'''

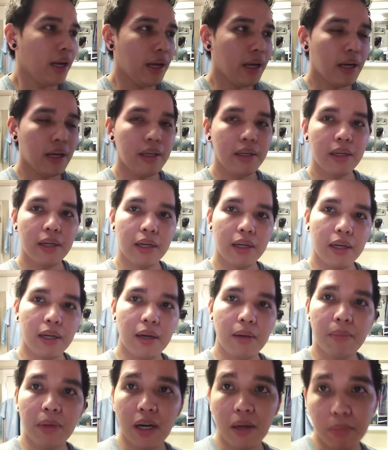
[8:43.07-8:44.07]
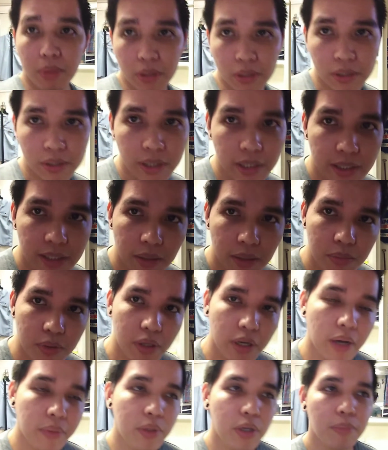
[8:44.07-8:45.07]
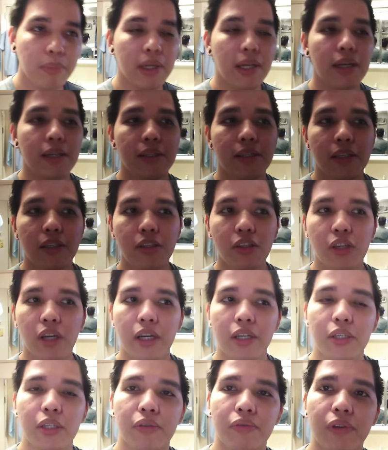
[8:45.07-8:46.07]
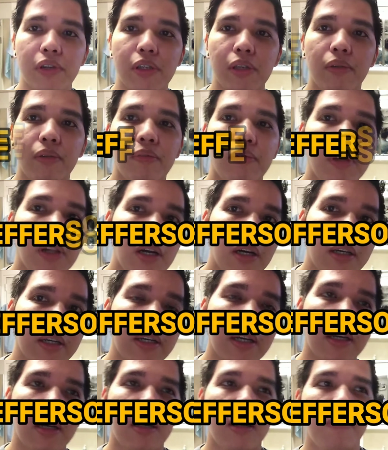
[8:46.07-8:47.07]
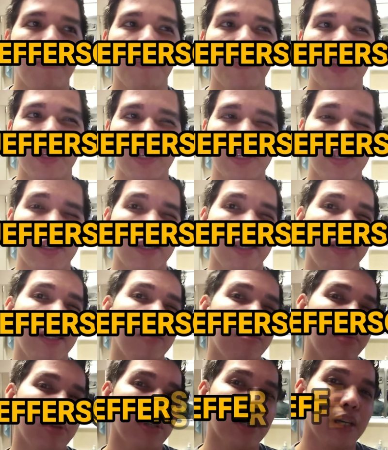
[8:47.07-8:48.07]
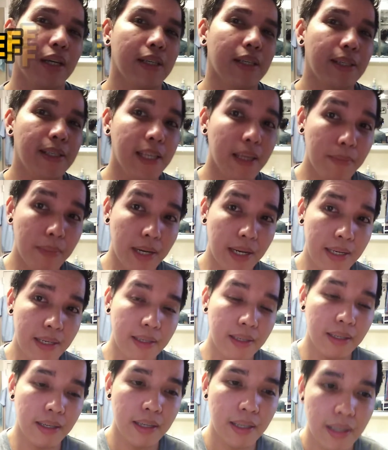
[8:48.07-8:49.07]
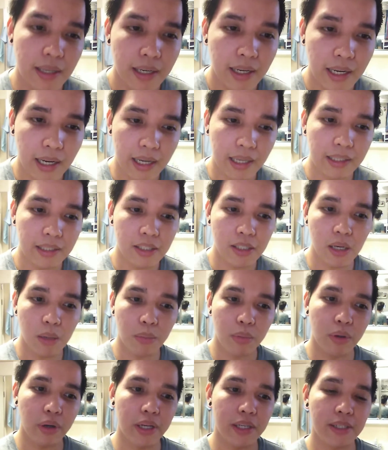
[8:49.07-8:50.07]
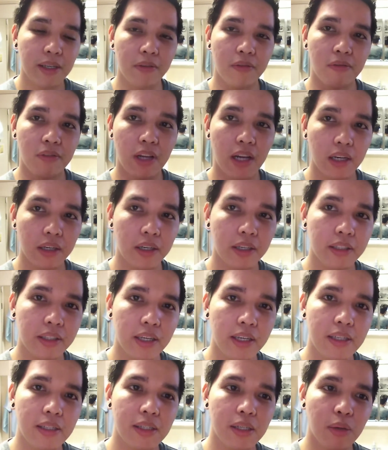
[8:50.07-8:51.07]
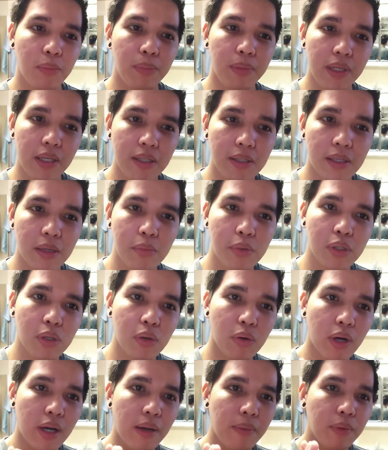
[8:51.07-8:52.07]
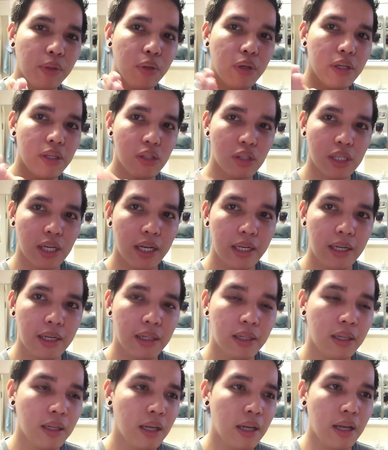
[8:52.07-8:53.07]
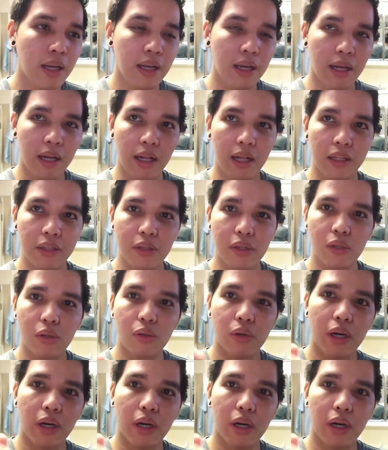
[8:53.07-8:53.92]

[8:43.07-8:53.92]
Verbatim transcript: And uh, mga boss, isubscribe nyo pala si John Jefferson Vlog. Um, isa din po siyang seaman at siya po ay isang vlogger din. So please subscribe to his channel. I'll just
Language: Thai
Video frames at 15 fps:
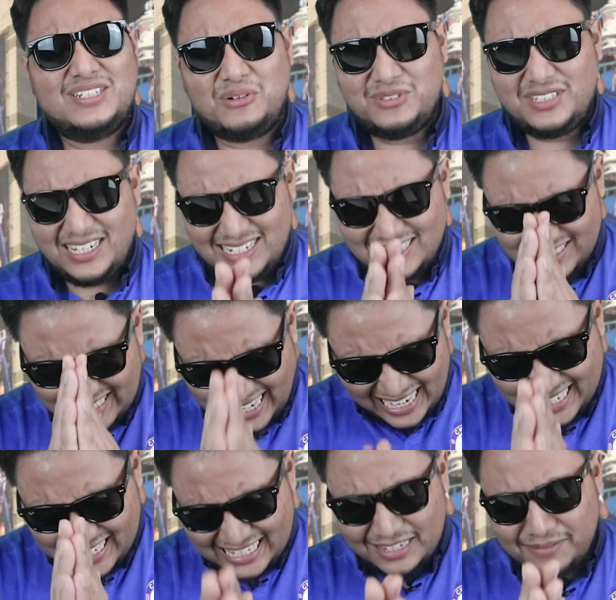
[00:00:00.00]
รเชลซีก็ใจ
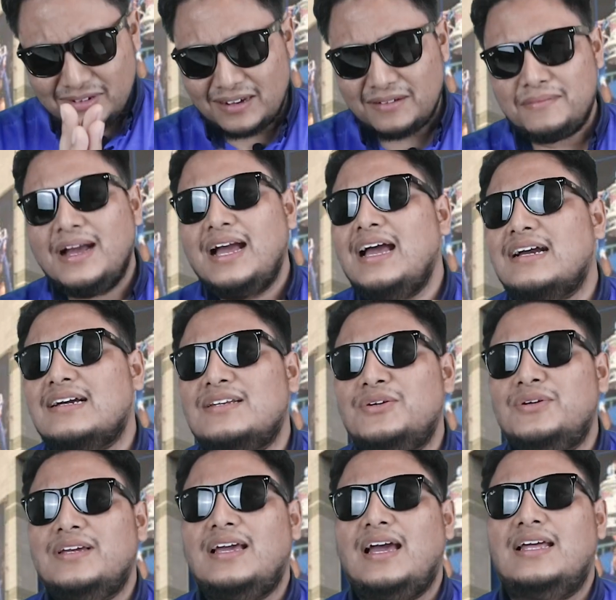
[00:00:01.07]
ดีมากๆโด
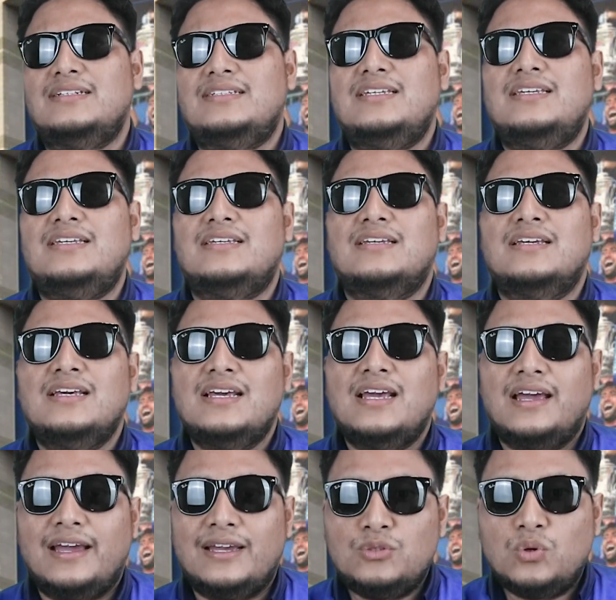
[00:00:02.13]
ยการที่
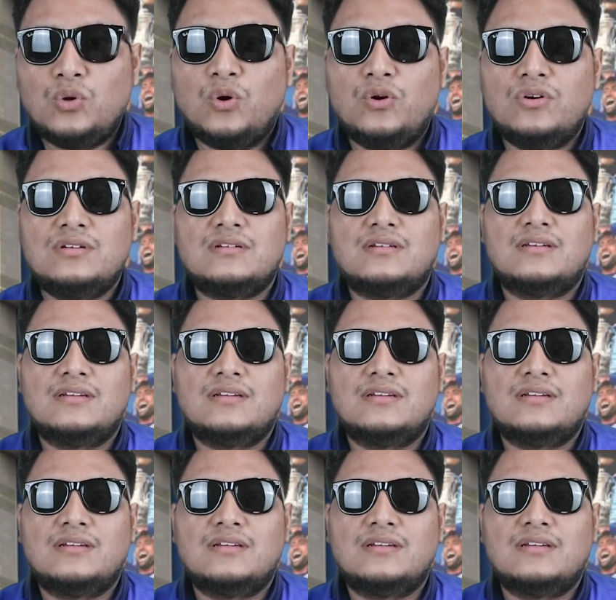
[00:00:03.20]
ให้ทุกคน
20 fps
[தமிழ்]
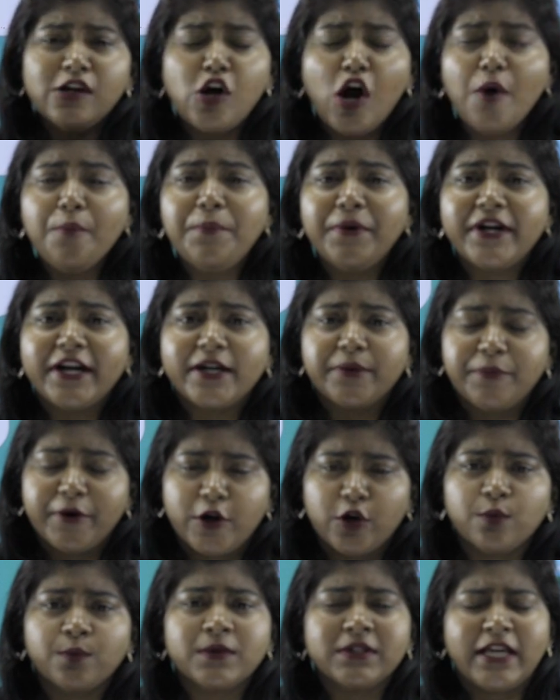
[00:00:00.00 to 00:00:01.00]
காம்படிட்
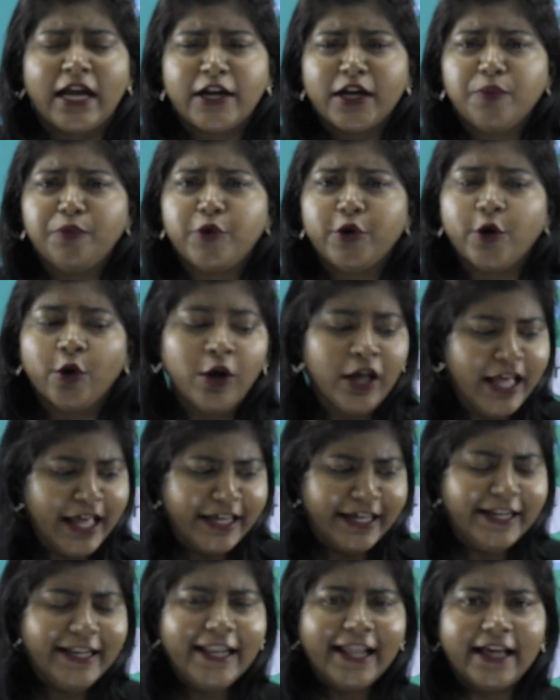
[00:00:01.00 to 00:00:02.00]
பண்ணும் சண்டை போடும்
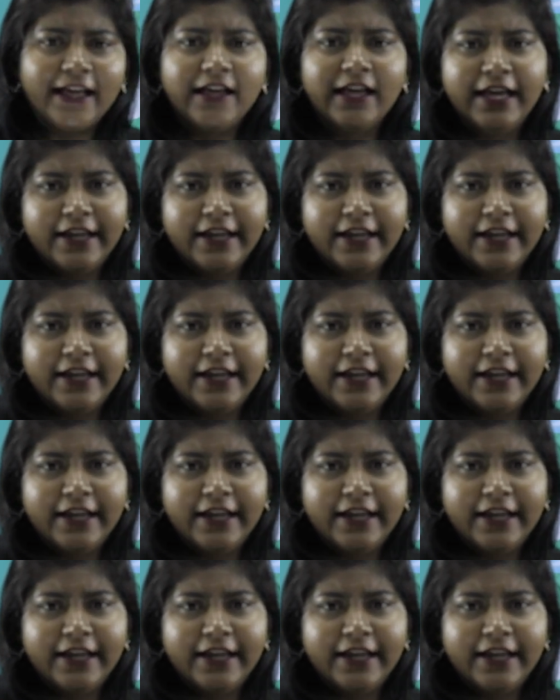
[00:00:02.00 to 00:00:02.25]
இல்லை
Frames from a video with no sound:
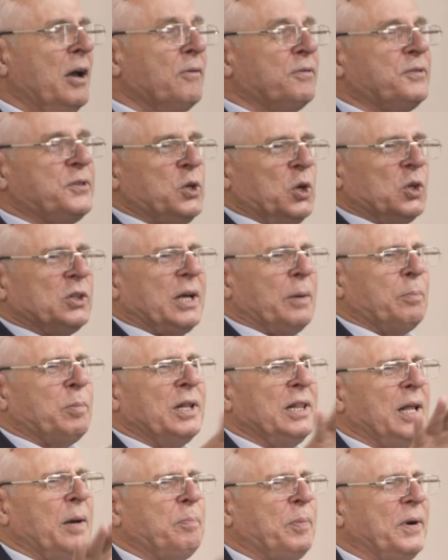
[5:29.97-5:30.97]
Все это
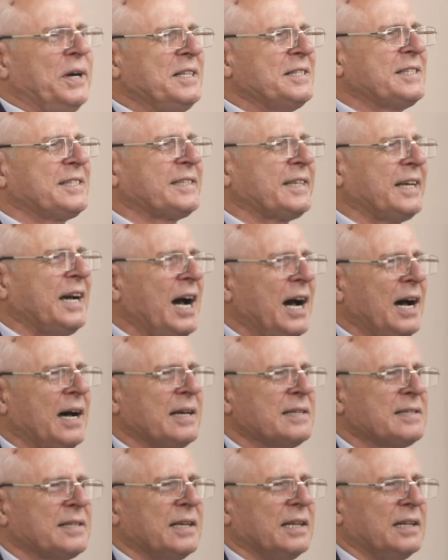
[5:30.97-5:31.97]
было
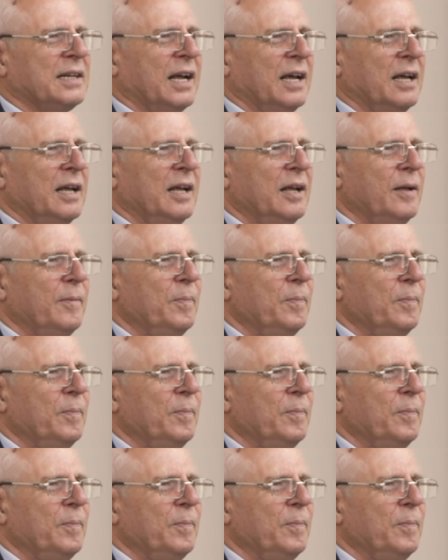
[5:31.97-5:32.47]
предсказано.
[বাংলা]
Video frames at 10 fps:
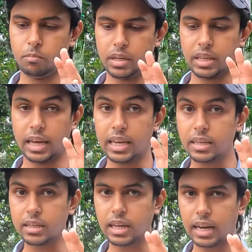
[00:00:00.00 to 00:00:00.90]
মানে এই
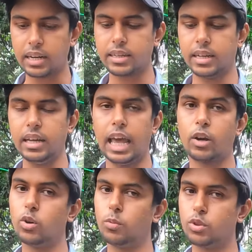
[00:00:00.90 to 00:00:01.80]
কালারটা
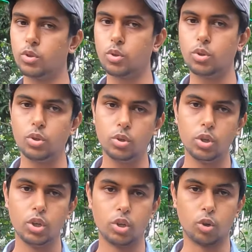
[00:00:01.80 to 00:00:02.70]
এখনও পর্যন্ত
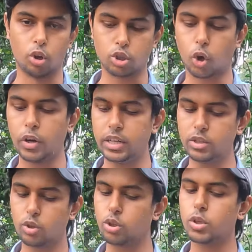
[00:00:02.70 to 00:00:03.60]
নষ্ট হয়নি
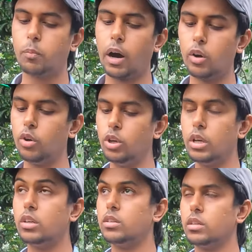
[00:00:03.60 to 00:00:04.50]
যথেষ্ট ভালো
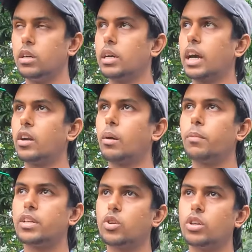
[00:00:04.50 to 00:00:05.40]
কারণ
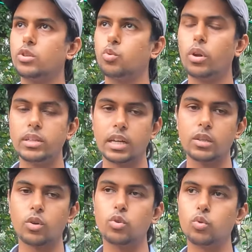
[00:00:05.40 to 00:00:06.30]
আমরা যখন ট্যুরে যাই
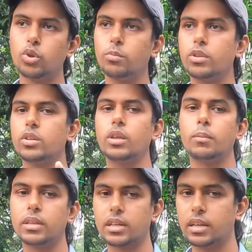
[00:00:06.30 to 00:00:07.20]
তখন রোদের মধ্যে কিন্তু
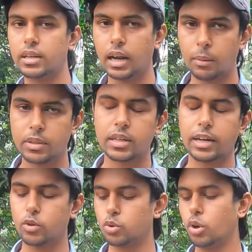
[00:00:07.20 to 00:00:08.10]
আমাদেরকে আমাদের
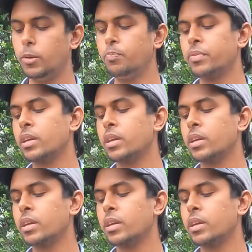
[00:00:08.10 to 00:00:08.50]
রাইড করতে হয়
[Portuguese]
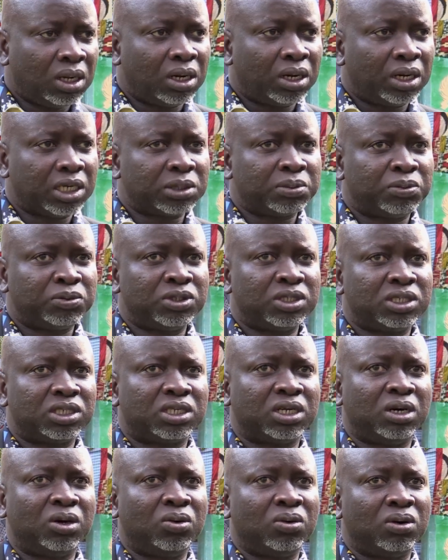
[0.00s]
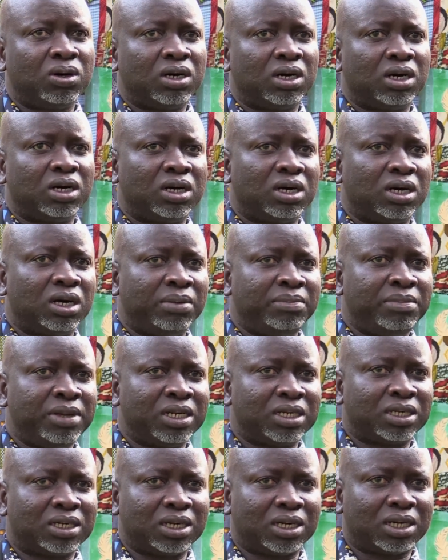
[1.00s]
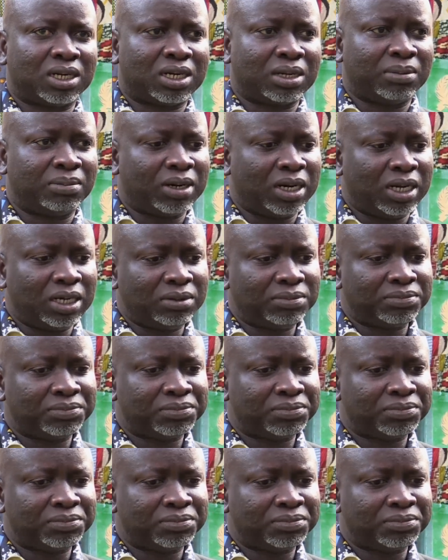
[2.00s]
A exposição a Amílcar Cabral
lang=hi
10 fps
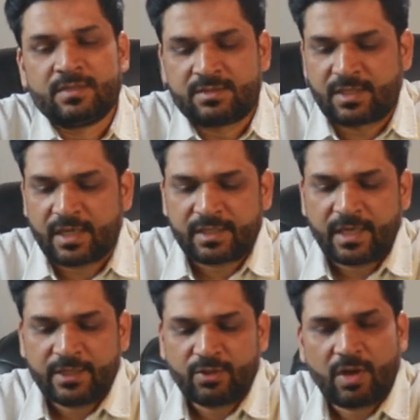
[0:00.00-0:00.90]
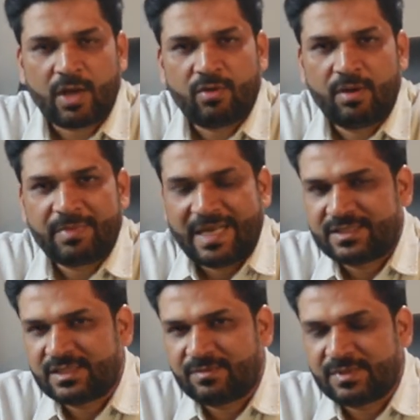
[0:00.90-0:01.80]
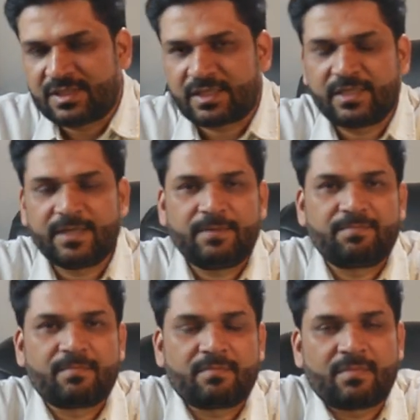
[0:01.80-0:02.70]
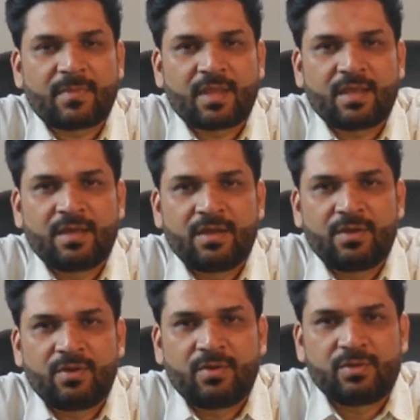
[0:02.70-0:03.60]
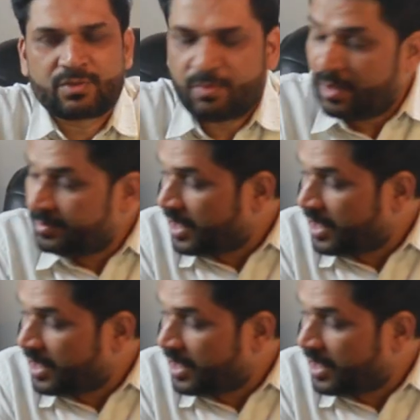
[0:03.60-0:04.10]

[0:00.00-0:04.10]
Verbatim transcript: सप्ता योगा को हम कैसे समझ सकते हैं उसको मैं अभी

'''

Your objective
Repeat the material exactly. Skip the images.

Task answer
[8:43.07-8:44.07]
[8:44.07-8:45.07]
[8:45.07-8:46.07]
[8:46.07-8:47.07]
[8:47.07-8:48.07]
[8:48.07-8:49.07]
[8:49.07-8:50.07]
[8:50.07-8:51.07]
[8:51.07-8:52.07]
[8:52.07-8:53.07]
[8:53.07-8:53.92]

[8:43.07-8:53.92]
Verbatim transcript: And uh, mga boss, isubscribe nyo pala si John Jefferson Vlog. Um, isa din po siyang seaman at siya po ay isang vlogger din. So please subscribe to his channel. I'll just
Language: Thai
Video frames at 15 fps:
[00:00:00.00]
รเชลซีก็ใจ
[00:00:01.07]
ดีมากๆโด
[00:00:02.13]
ยการที่
[00:00:03.20]
ให้ทุกคน
20 fps
[தமிழ்]
[00:00:00.00 to 00:00:01.00]
காம்படிட்
[00:00:01.00 to 00:00:02.00]
பண்ணும் சண்டை போடும்
[00:00:02.00 to 00:00:02.25]
இல்லை
Frames from a video with no sound:
[5:29.97-5:30.97]
Все это
[5:30.97-5:31.97]
было
[5:31.97-5:32.47]
предсказано.
[বাংলা]
Video frames at 10 fps:
[00:00:00.00 to 00:00:00.90]
মানে এই
[00:00:00.90 to 00:00:01.80]
কালারটা
[00:00:01.80 to 00:00:02.70]
এখনও পর্যন্ত
[00:00:02.70 to 00:00:03.60]
নষ্ট হয়নি
[00:00:03.60 to 00:00:04.50]
যথেষ্ট ভালো
[00:00:04.50 to 00:00:05.40]
কারণ
[00:00:05.40 to 00:00:06.30]
আমরা যখন ট্যুরে যাই
[00:00:06.30 to 00:00:07.20]
তখন রোদের মধ্যে কিন্তু
[00:00:07.20 to 00:00:08.10]
আমাদেরকে আমাদের
[00:00:08.10 to 00:00:08.50]
রাইড করতে হয়
[Portuguese]
[0.00s]
[1.00s]
[2.00s]
A exposição a Amílcar Cabral
lang=hi
10 fps
[0:00.00-0:00.90]
[0:00.90-0:01.80]
[0:01.80-0:02.70]
[0:02.70-0:03.60]
[0:03.60-0:04.10]

[0:00.00-0:04.10]
Verbatim transcript: सप्ता योगा को हम कैसे समझ सकते हैं उसको मैं अभी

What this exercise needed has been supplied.